Input material Start Marker

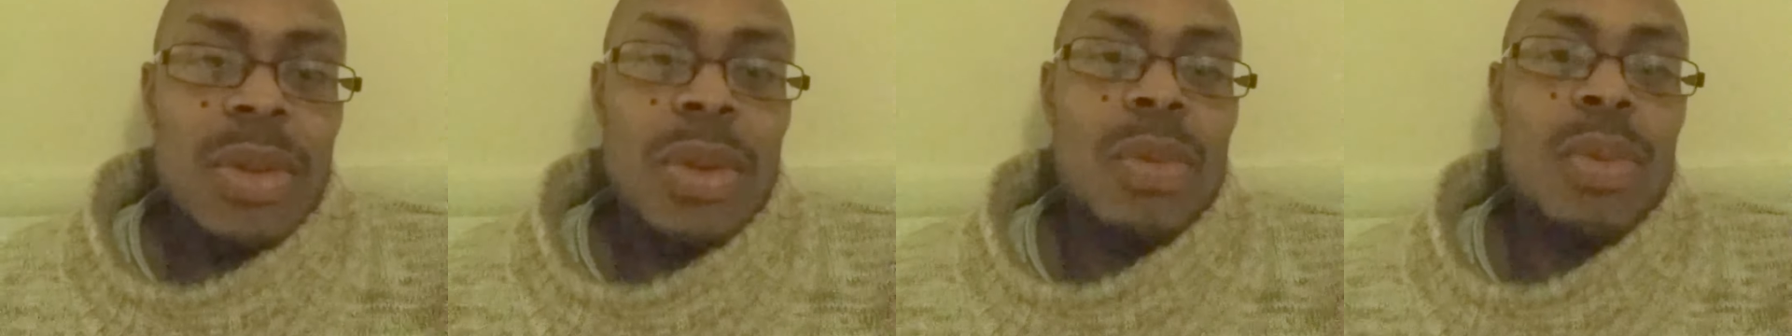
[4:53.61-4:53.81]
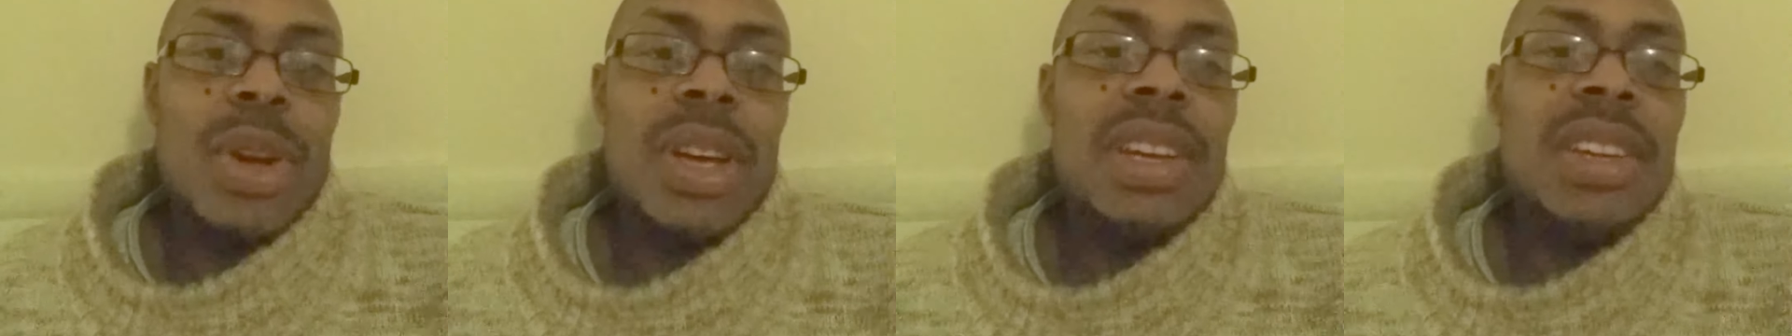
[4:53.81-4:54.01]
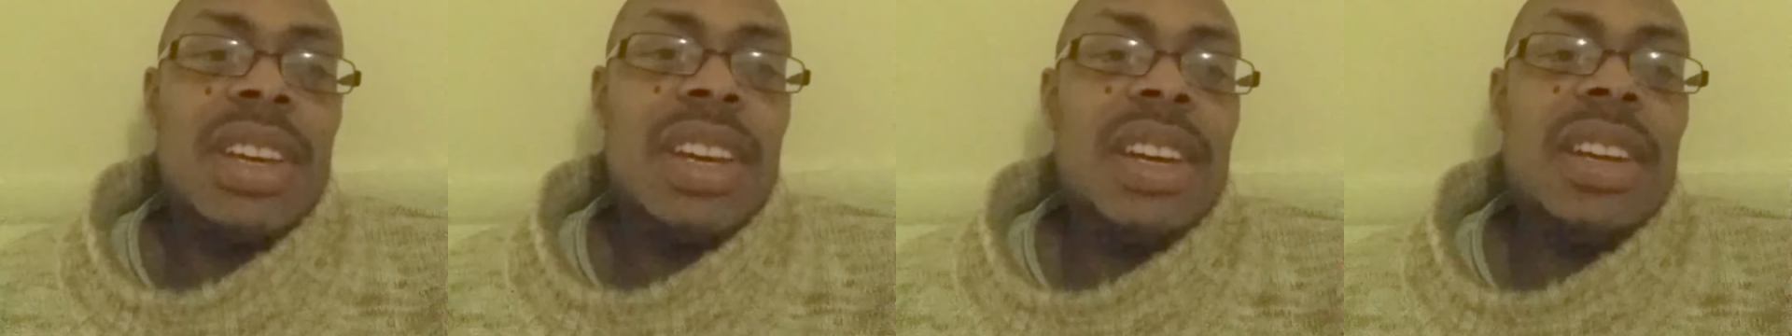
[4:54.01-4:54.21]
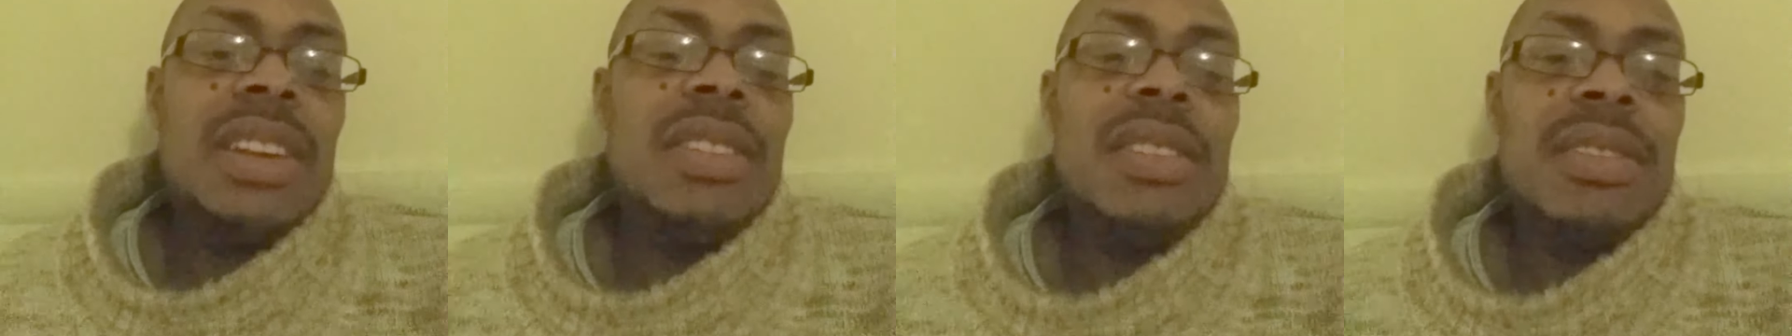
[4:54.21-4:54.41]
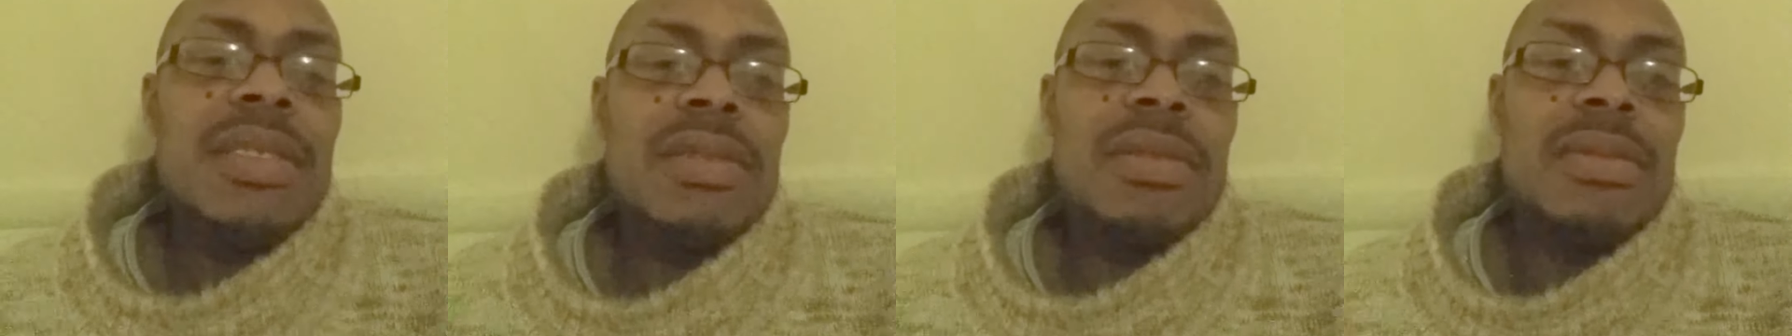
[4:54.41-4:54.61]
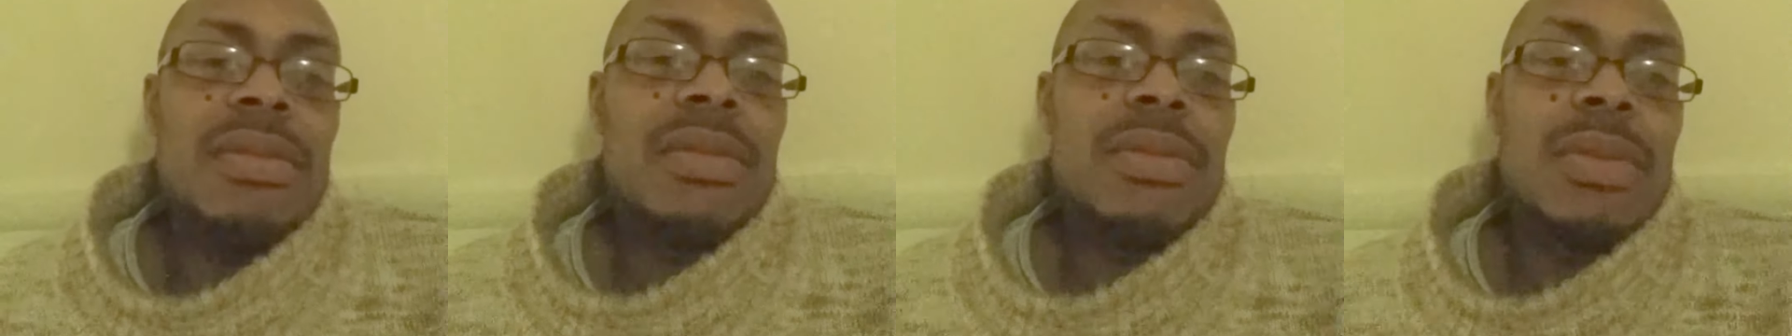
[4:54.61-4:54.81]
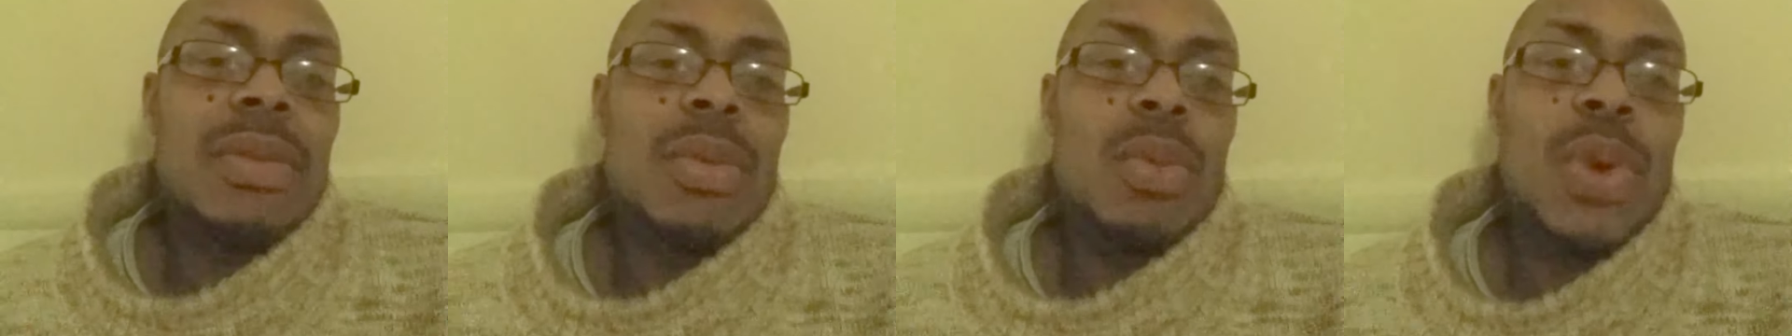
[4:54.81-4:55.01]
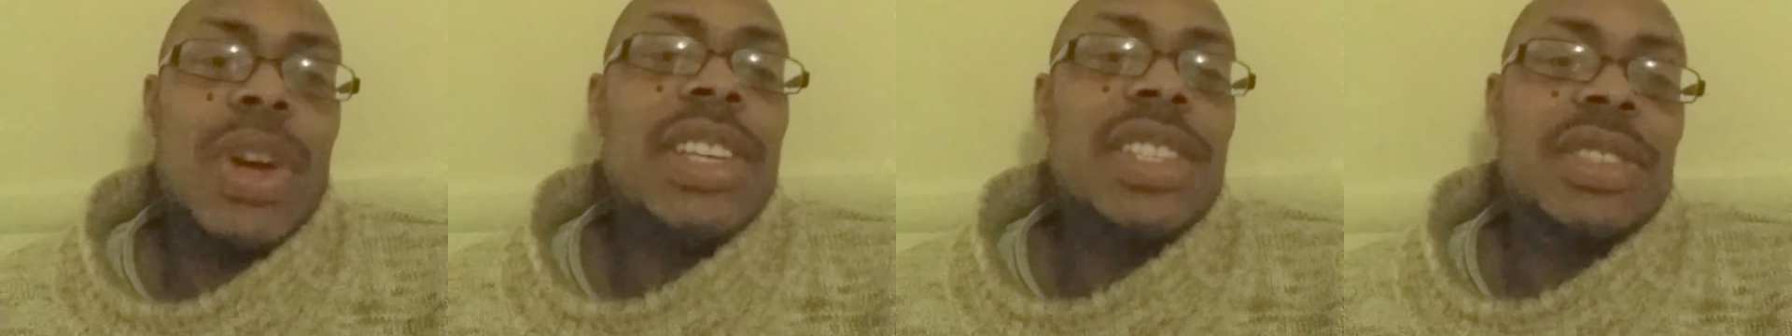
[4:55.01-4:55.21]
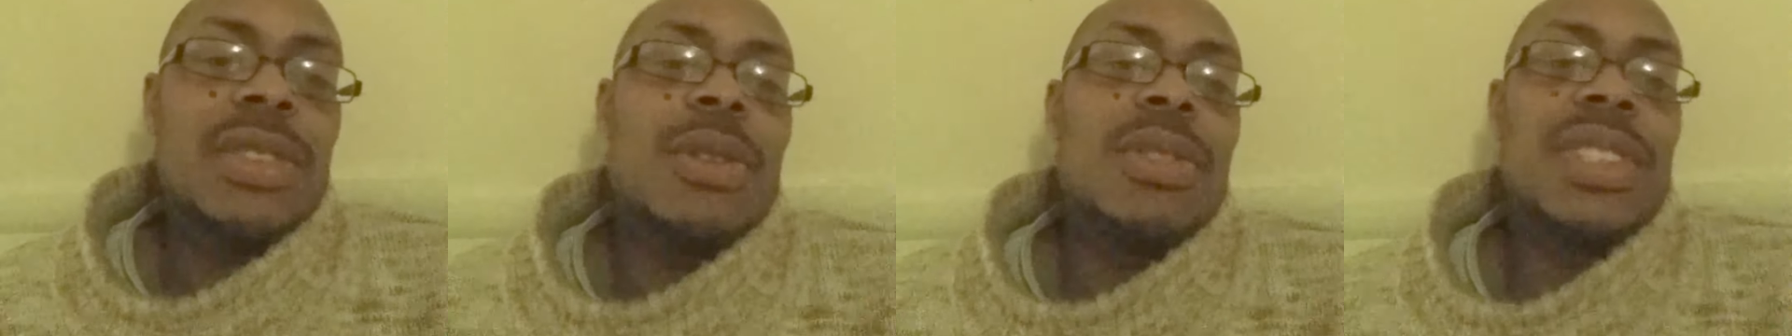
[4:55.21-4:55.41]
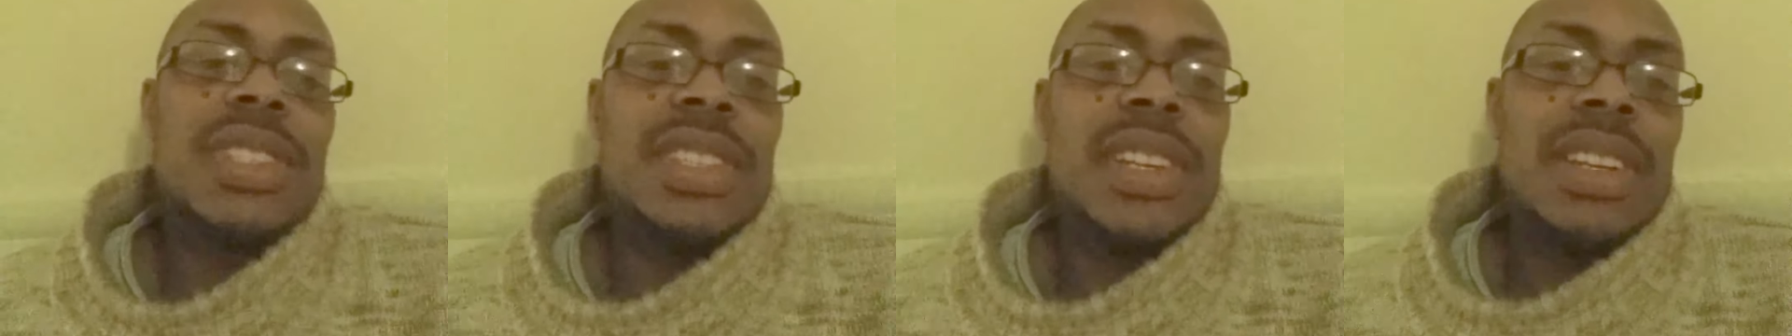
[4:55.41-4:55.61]
reading,
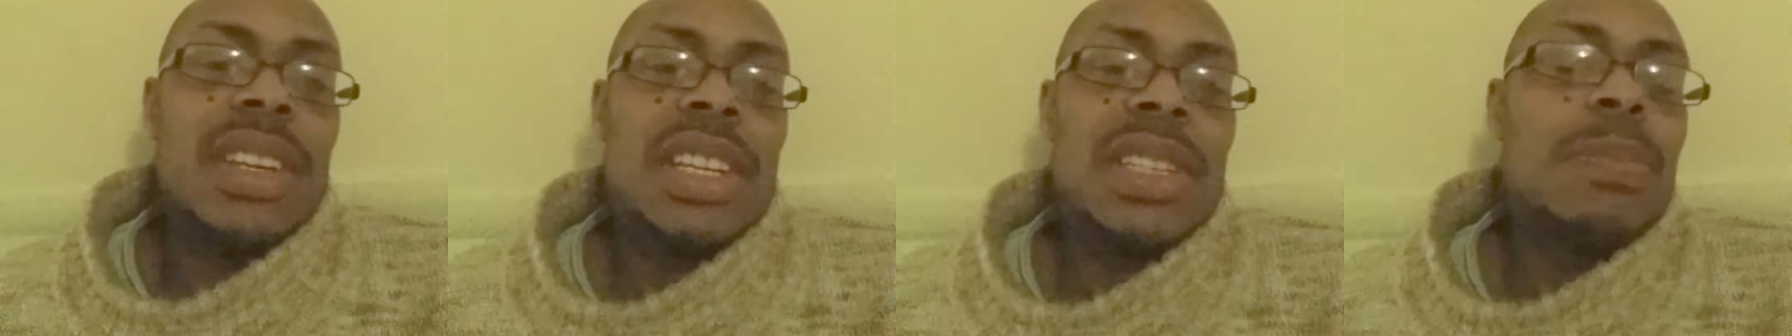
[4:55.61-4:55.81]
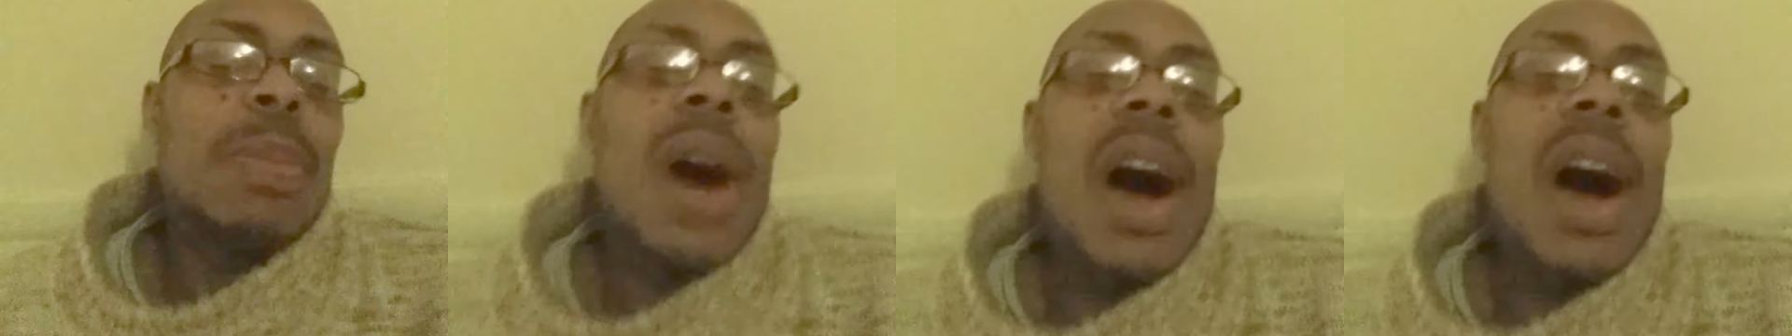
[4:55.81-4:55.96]
research is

Input material End Marker

*Aim of the task:*
Each record above has to be written out again in full, but its pictures must not be.

*Answer to this task:*
[4:53.61-4:53.81]
[4:53.81-4:54.01]
[4:54.01-4:54.21]
[4:54.21-4:54.41]
[4:54.41-4:54.61]
[4:54.61-4:54.81]
[4:54.81-4:55.01]
[4:55.01-4:55.21]
[4:55.21-4:55.41]
[4:55.41-4:55.61]
reading,
[4:55.61-4:55.81]
[4:55.81-4:55.96]
research is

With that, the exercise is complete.